England’s run to the World Cup quarter-finals – and a meeting with Sweden today –has taken centre stage in the sporting world, but a near sell-out crowd of 140,000 spectators are expected on race day with Hamilton standing on the brink of history.
Hamilton, 33, needs just one more win to become the first driver in Formula 1 history to claim a record fifth consecutive victory at Silverstone, and a sixth in all in front of the British crowd.
Hamilton, who trails Sebastian Vettel by one championship point ahead of the Silverstone race, toasted his triumphs in 2016 and last year by crowd-surfing with the fans.
Hamilton’s Mercedes team meanwhile, have not lost a race at the Northamptonshire track since 2012.
“Those celebrations are all kind of spur of the moment things,” Hamilton said.
“So, for anybody to pre-plan something you are allowing, perhaps not karma, but negative things to potentially happen.
“It is like if England celebrating before they get through to the next round. It is probably not a good idea.
“Those past experiences were just incredible and I watched some of the footage recently. Engaging with the fans here is just electric.
“I hope to do that again and naturally you want to make everyone proud.
“It is the cherry on the cake if you are able to pull something out of the bag.”
Hamilton, however, was left trailing Vettel on an incident-packed day of practice on Friday.
Hamilton had it all his own way in the opening session as he led Valtteri Bottas in a Mercedes one-two, but Vettel’s pace later in the day suggested that the Ferrari driver could thwart the Brit’s hopes of a dream win.
Vettel set a best lap of one minute and 27.552 seconds to edge out Hamilton by 0.187 secs.
“The track is the fastest it has ever been,” Hamilton added. “The faster this track gets, the better it gets.
“However, it is also the bumpiest track I’ve ever experienced.
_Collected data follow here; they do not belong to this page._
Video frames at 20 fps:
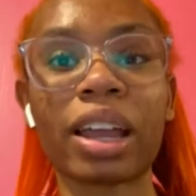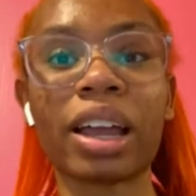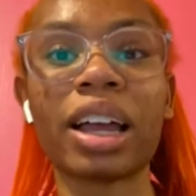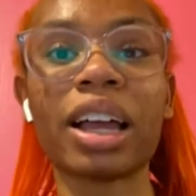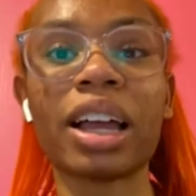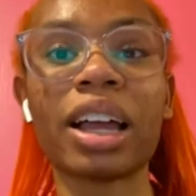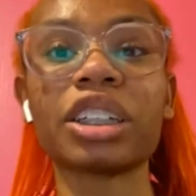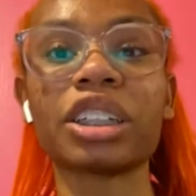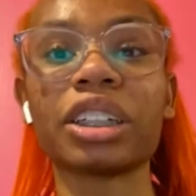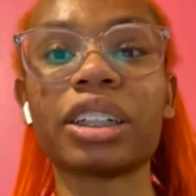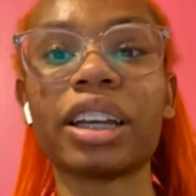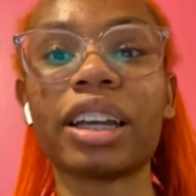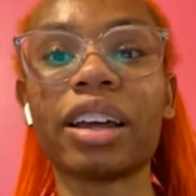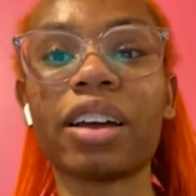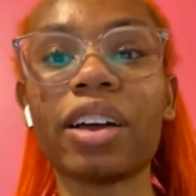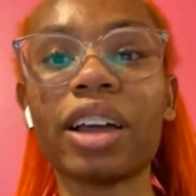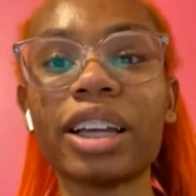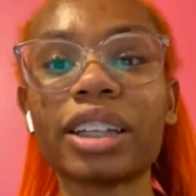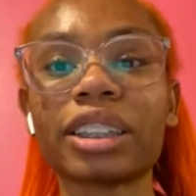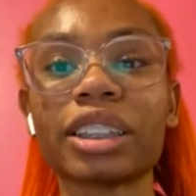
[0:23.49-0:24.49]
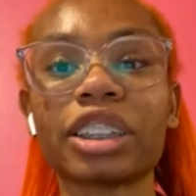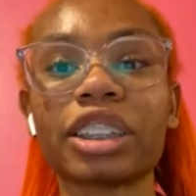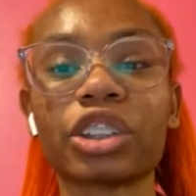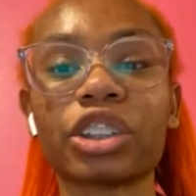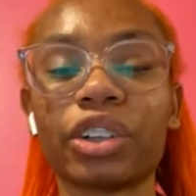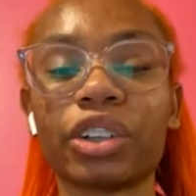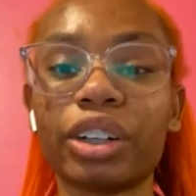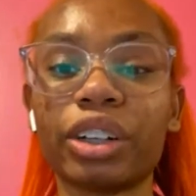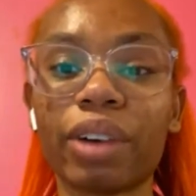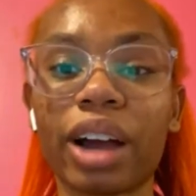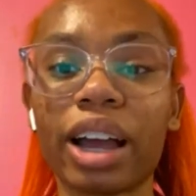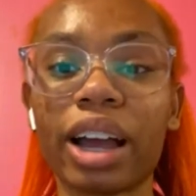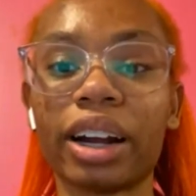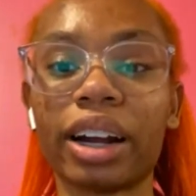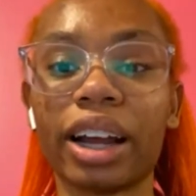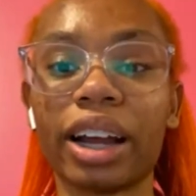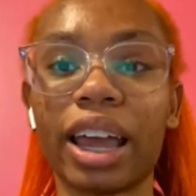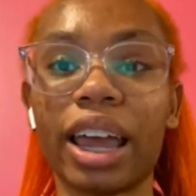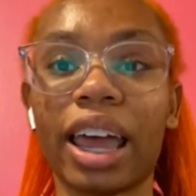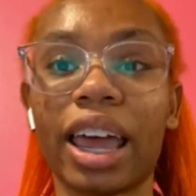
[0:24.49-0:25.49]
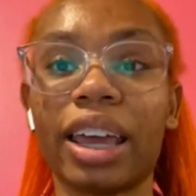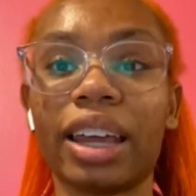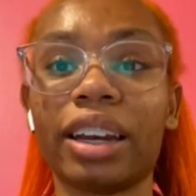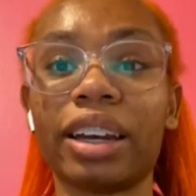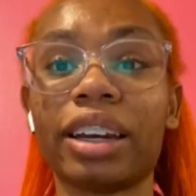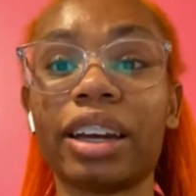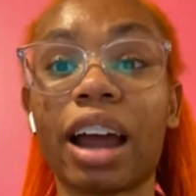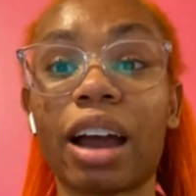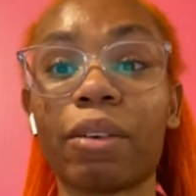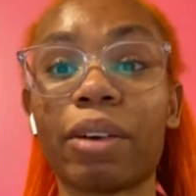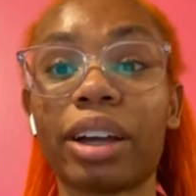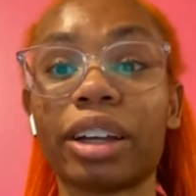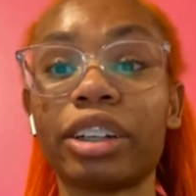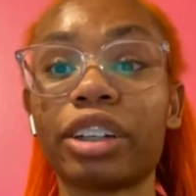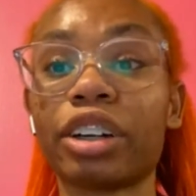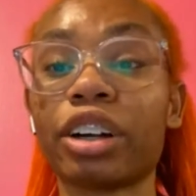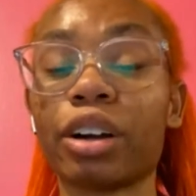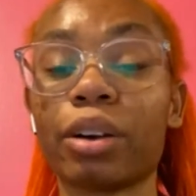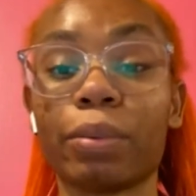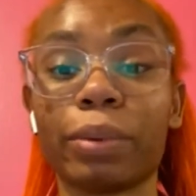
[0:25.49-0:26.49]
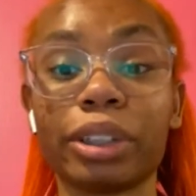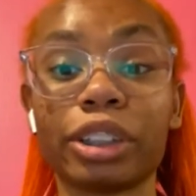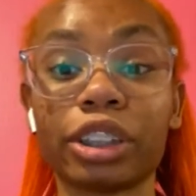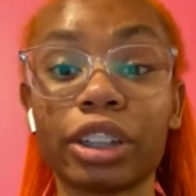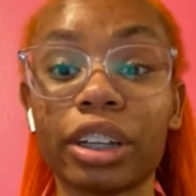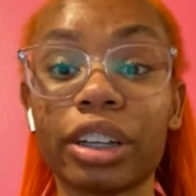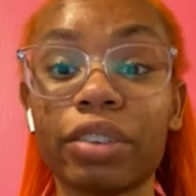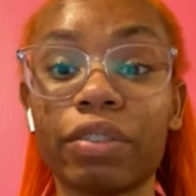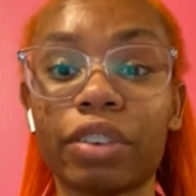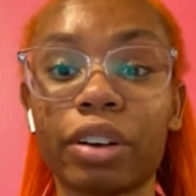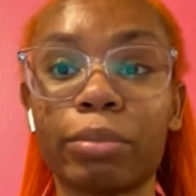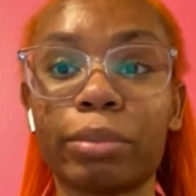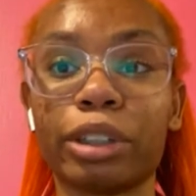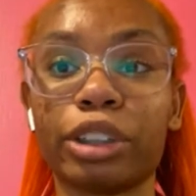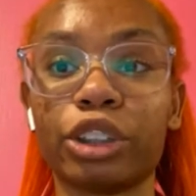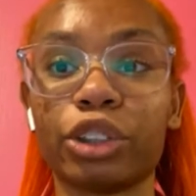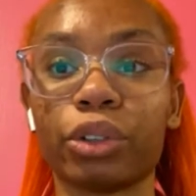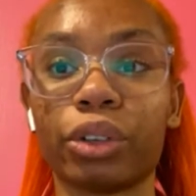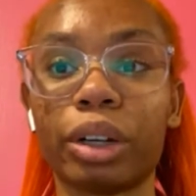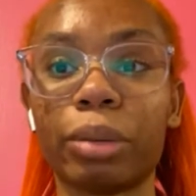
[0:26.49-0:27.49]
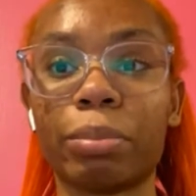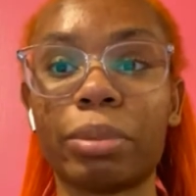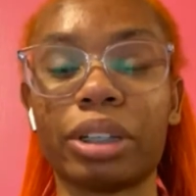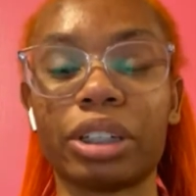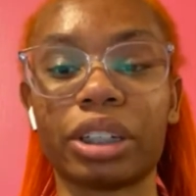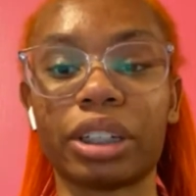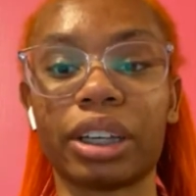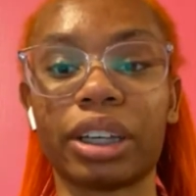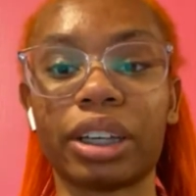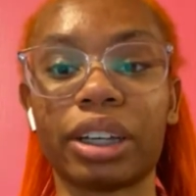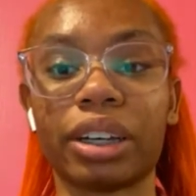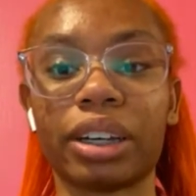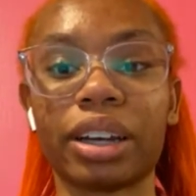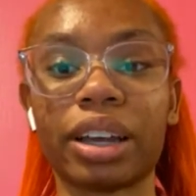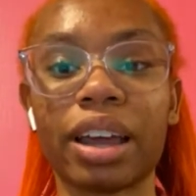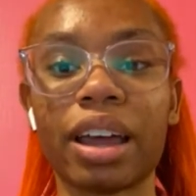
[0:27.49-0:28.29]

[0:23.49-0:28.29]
Chanel is a screenwriter and director originally from Detroit, Michigan.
With the speeds we’re going now and the G forces we’re pulling, I think it’s going to be the most physical race of the year.
“It’s going to be very, very close this weekend because the Ferraris are really fast.
“We’re in for a serious fight which is great for the fans and I hope that we can pull through,” he said.
Vettel added: “Historically it has not been a very strong track for us, but today has been a good start, and hopefully we can improve and kill Mercedes’ magic.”
Bottas was third in the running, three tenths down on Vettel, with Kimi Raikkonen fourth for Ferrari and Red Bull’s Daniel Ricciardo fifth.
Max Verstappen took advantage of Mercedes’ capitulation in Austria last Sunday to take the chequered flag, and claim his opening win of the season, but the Dutchman came crashing back down to earth here.
First, Verstappen’s opening running was brought to a premature end when he pulled to the side of the main straight with a gearbox failure.
Then, with 10 minutes of the second 90-minute session gone, Verstappen slammed into the barriers on the exit of Luffield.
Verstappen lost control of his Red Bull at 130mph before sliding back across the grass and crashing into the wall.